341 - Altered Maturational Trajectory of Cerebral Metabolites in Preterm Infants

Publication Number: 341.3767

Anola Stage, Children's National Health System, Alexandria, VA, United States; Katherine Ottolini, George Washington University School of Medicine and Health Sciences, District of Columbia, DC, United States; Steve CN. Hui, Children's National Health System, Washington, DC, United States; Julius Ngwa, Children's Hospital, Washington, DC, United States; Sudeepta Basu, Children's National Health System, Washington, DC, United States; Kushal Kapse, Children's National Health System, Washington, DC, United States; Aaron Zeman, Children's National Health System, Washington, DC, United States; Nickie Andescavage, Children's National Health System, Washington, DC, United States; Catherine Limperopoulos, Children's National Health System, Washington DC, DC, United States

Background: The third trimester of pregnancy is a critical period of rapid fetal brain growth and maturation. However, it remains unclear whether current neonatal intensive care practices, following preterm delivery, support optimal biochemical development in the preterm neonatal brain as in-utero. Magnetic resonance spectroscopy (MRS) provides a non-invasive method to evaluate brain metabolites including N-Acetylaspartate (NAA), Creatine (Cr) and myo-Inositol (mI). These metabolites play unique roles during brain maturation; NAA is a marker of neuronal activity, Cr serves as a marker of cellular energy, while mI is a key component to cellular growth.

Objective: The aim of this study was to compare cerebral metabolite development across the second and third trimester between in-utero healthy fetuses and ex-utero preterm infants.

Design/Methods: Patients were prospectively enrolled. Inclusion criteria for healthy fetuses comprised singleton gestation in the second and third trimester. Preterm neonates were eligible if delivered < 37 weeks of gestational age (GA) without evidence of moderate-severe brain injury using Kidokoro score ( < 8). All participants underwent 1.5T brain MRI and MRS (TR=1500; TE=35 ms) with voxels for fetuses and preterm neonates located in the mid-cerebrum and frontal white matter, respectively (Figure 1). Metabolite levels were reported in water-scaled absolute measurements. A total of 8 cerebral metabolites were analyzed using a random intercept linear mixed effects model adjusting for age (gestational or postmenstrual) at the time of the scan.

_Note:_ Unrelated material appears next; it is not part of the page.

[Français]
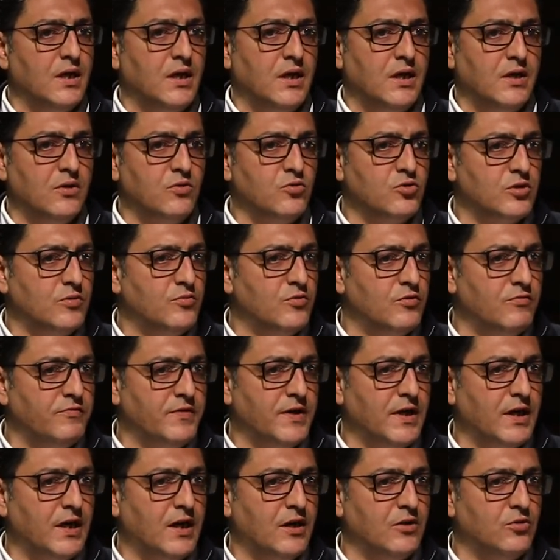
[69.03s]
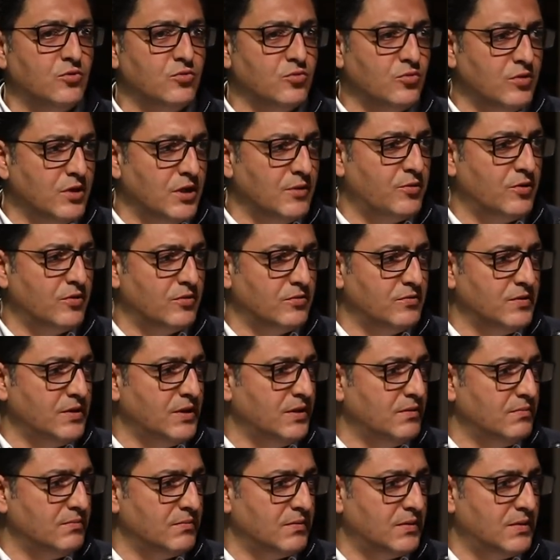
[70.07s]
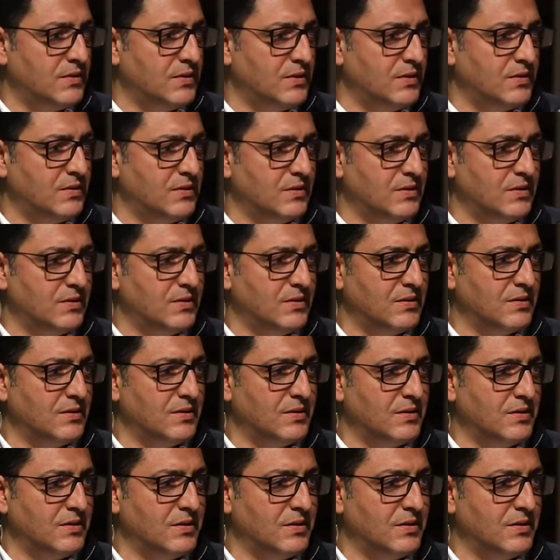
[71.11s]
Et nous sommes ouverts à tous les produits, euh,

Results: MRS data were acquired for 140 subjects (82 fetus, 59 preterm), with age at MRI scan ranging from 23.0 to 41.4 weeks (preterm 33.0 +/- 5.7, fetus 33.3 +/- 4.8) (Table 1). Compared to healthy fetuses, preterm infants demonstrated a declining trajectory of total N-Acetylaspartate (tNAA) (β = -0.362, p = 0.009) and total creatine (tCr) (β = -0.341, p = 0.002) levels while myo-inositol (mI) (β = 0.692, p = 0.007) levels rose across the second and third trimester (Figure 2a, b, c).

Conclusion(s): Preterm infants developing in extrauterine environment demonstrated altered brain biochemical development. The observed alterations of metabolite trajectories in preterm neonates underscores the concern that the current intensive care practices may not be adequate to support the normal biochemical maturation of the brain after preterm birth.

Table 1.
Characteristics of fetal and neonatal subjects.

Figure 1.
Voxel placement in the mid-cerebrum and frontal white matter for fetal (a) and neonatal (b) MRI, respectively.

Figure 2.
Scatter plots of metabolite levels of total N-Acetylaspartate (tNAA), total Creatine (tCr) and myo-Inositol (mI).